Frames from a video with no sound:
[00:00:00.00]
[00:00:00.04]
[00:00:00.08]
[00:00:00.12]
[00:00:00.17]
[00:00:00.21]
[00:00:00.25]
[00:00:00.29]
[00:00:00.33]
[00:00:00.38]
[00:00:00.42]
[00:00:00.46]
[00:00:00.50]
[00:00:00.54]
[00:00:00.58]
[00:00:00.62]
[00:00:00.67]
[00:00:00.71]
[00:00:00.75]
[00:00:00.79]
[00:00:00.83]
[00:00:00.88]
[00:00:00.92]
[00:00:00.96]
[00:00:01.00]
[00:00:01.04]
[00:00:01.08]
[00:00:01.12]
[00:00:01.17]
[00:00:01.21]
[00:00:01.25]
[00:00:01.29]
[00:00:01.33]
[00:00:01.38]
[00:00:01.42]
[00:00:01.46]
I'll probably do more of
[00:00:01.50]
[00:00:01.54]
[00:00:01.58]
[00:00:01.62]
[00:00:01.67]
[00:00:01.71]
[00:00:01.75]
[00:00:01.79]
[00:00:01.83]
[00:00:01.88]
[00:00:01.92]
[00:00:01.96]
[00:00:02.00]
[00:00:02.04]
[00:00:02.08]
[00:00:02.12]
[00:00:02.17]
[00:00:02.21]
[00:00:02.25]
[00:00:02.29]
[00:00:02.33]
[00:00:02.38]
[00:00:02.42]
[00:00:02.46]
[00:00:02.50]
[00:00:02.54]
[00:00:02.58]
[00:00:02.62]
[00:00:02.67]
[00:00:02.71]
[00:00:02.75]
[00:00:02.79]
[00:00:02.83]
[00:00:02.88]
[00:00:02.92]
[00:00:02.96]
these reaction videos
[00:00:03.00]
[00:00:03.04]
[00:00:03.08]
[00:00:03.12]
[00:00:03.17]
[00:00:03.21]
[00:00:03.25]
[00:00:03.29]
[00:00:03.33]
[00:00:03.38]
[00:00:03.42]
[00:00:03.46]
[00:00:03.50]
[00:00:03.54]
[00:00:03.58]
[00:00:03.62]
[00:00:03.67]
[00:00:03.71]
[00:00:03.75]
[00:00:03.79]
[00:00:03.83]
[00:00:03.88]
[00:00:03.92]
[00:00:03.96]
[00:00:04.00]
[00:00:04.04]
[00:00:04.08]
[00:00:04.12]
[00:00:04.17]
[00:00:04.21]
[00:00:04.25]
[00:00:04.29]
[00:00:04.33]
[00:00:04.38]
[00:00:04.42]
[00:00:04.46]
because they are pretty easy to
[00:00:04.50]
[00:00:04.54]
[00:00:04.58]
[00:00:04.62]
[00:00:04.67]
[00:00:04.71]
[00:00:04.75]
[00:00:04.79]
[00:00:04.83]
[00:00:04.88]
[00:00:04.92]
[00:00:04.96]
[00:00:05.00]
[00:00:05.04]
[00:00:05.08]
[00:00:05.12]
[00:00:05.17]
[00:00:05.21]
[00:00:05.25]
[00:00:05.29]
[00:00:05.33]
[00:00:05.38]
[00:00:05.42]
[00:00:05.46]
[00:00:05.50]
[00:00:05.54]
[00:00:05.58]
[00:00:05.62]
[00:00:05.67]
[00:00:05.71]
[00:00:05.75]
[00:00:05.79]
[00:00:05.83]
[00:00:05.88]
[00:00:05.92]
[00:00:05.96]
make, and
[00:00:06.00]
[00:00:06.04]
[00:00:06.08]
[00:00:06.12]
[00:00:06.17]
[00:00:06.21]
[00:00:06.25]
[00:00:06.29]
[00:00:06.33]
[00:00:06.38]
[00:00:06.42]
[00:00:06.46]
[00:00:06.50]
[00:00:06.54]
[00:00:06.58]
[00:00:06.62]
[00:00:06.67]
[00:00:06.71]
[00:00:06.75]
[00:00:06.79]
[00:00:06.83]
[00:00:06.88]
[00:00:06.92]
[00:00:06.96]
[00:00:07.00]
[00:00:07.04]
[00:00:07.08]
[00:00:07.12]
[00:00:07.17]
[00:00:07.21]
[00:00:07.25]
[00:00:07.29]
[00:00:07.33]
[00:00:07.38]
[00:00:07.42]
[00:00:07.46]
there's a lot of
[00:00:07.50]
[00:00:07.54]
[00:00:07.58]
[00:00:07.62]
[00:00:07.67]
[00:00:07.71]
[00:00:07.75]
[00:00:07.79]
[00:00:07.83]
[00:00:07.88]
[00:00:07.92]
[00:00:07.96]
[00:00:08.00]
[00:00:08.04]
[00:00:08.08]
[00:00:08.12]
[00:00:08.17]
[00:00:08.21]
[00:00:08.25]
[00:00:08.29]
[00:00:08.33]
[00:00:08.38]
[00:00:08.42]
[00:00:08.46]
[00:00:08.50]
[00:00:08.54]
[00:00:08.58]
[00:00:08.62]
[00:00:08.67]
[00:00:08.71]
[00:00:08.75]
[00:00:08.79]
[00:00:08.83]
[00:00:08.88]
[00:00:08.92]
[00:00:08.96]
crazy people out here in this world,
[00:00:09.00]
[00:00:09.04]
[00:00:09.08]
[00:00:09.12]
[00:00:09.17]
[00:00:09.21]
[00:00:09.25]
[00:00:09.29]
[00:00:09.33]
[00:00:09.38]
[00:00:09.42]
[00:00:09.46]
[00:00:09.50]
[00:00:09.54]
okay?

· · · · · · ·

- Required action -
Start to finish, output the whole listing exactly.

- The completed task -
Frames from a video with no sound:
[00:00:00.00]
[00:00:00.04]
[00:00:00.08]
[00:00:00.12]
[00:00:00.17]
[00:00:00.21]
[00:00:00.25]
[00:00:00.29]
[00:00:00.33]
[00:00:00.38]
[00:00:00.42]
[00:00:00.46]
[00:00:00.50]
[00:00:00.54]
[00:00:00.58]
[00:00:00.62]
[00:00:00.67]
[00:00:00.71]
[00:00:00.75]
[00:00:00.79]
[00:00:00.83]
[00:00:00.88]
[00:00:00.92]
[00:00:00.96]
[00:00:01.00]
[00:00:01.04]
[00:00:01.08]
[00:00:01.12]
[00:00:01.17]
[00:00:01.21]
[00:00:01.25]
[00:00:01.29]
[00:00:01.33]
[00:00:01.38]
[00:00:01.42]
[00:00:01.46]
I'll probably do more of
[00:00:01.50]
[00:00:01.54]
[00:00:01.58]
[00:00:01.62]
[00:00:01.67]
[00:00:01.71]
[00:00:01.75]
[00:00:01.79]
[00:00:01.83]
[00:00:01.88]
[00:00:01.92]
[00:00:01.96]
[00:00:02.00]
[00:00:02.04]
[00:00:02.08]
[00:00:02.12]
[00:00:02.17]
[00:00:02.21]
[00:00:02.25]
[00:00:02.29]
[00:00:02.33]
[00:00:02.38]
[00:00:02.42]
[00:00:02.46]
[00:00:02.50]
[00:00:02.54]
[00:00:02.58]
[00:00:02.62]
[00:00:02.67]
[00:00:02.71]
[00:00:02.75]
[00:00:02.79]
[00:00:02.83]
[00:00:02.88]
[00:00:02.92]
[00:00:02.96]
these reaction videos
[00:00:03.00]
[00:00:03.04]
[00:00:03.08]
[00:00:03.12]
[00:00:03.17]
[00:00:03.21]
[00:00:03.25]
[00:00:03.29]
[00:00:03.33]
[00:00:03.38]
[00:00:03.42]
[00:00:03.46]
[00:00:03.50]
[00:00:03.54]
[00:00:03.58]
[00:00:03.62]
[00:00:03.67]
[00:00:03.71]
[00:00:03.75]
[00:00:03.79]
[00:00:03.83]
[00:00:03.88]
[00:00:03.92]
[00:00:03.96]
[00:00:04.00]
[00:00:04.04]
[00:00:04.08]
[00:00:04.12]
[00:00:04.17]
[00:00:04.21]
[00:00:04.25]
[00:00:04.29]
[00:00:04.33]
[00:00:04.38]
[00:00:04.42]
[00:00:04.46]
because they are pretty easy to
[00:00:04.50]
[00:00:04.54]
[00:00:04.58]
[00:00:04.62]
[00:00:04.67]
[00:00:04.71]
[00:00:04.75]
[00:00:04.79]
[00:00:04.83]
[00:00:04.88]
[00:00:04.92]
[00:00:04.96]
[00:00:05.00]
[00:00:05.04]
[00:00:05.08]
[00:00:05.12]
[00:00:05.17]
[00:00:05.21]
[00:00:05.25]
[00:00:05.29]
[00:00:05.33]
[00:00:05.38]
[00:00:05.42]
[00:00:05.46]
[00:00:05.50]
[00:00:05.54]
[00:00:05.58]
[00:00:05.62]
[00:00:05.67]
[00:00:05.71]
[00:00:05.75]
[00:00:05.79]
[00:00:05.83]
[00:00:05.88]
[00:00:05.92]
[00:00:05.96]
make, and
[00:00:06.00]
[00:00:06.04]
[00:00:06.08]
[00:00:06.12]
[00:00:06.17]
[00:00:06.21]
[00:00:06.25]
[00:00:06.29]
[00:00:06.33]
[00:00:06.38]
[00:00:06.42]
[00:00:06.46]
[00:00:06.50]
[00:00:06.54]
[00:00:06.58]
[00:00:06.62]
[00:00:06.67]
[00:00:06.71]
[00:00:06.75]
[00:00:06.79]
[00:00:06.83]
[00:00:06.88]
[00:00:06.92]
[00:00:06.96]
[00:00:07.00]
[00:00:07.04]
[00:00:07.08]
[00:00:07.12]
[00:00:07.17]
[00:00:07.21]
[00:00:07.25]
[00:00:07.29]
[00:00:07.33]
[00:00:07.38]
[00:00:07.42]
[00:00:07.46]
there's a lot of
[00:00:07.50]
[00:00:07.54]
[00:00:07.58]
[00:00:07.62]
[00:00:07.67]
[00:00:07.71]
[00:00:07.75]
[00:00:07.79]
[00:00:07.83]
[00:00:07.88]
[00:00:07.92]
[00:00:07.96]
[00:00:08.00]
[00:00:08.04]
[00:00:08.08]
[00:00:08.12]
[00:00:08.17]
[00:00:08.21]
[00:00:08.25]
[00:00:08.29]
[00:00:08.33]
[00:00:08.38]
[00:00:08.42]
[00:00:08.46]
[00:00:08.50]
[00:00:08.54]
[00:00:08.58]
[00:00:08.62]
[00:00:08.67]
[00:00:08.71]
[00:00:08.75]
[00:00:08.79]
[00:00:08.83]
[00:00:08.88]
[00:00:08.92]
[00:00:08.96]
crazy people out here in this world,
[00:00:09.00]
[00:00:09.04]
[00:00:09.08]
[00:00:09.12]
[00:00:09.17]
[00:00:09.21]
[00:00:09.25]
[00:00:09.29]
[00:00:09.33]
[00:00:09.38]
[00:00:09.42]
[00:00:09.46]
[00:00:09.50]
[00:00:09.54]
okay?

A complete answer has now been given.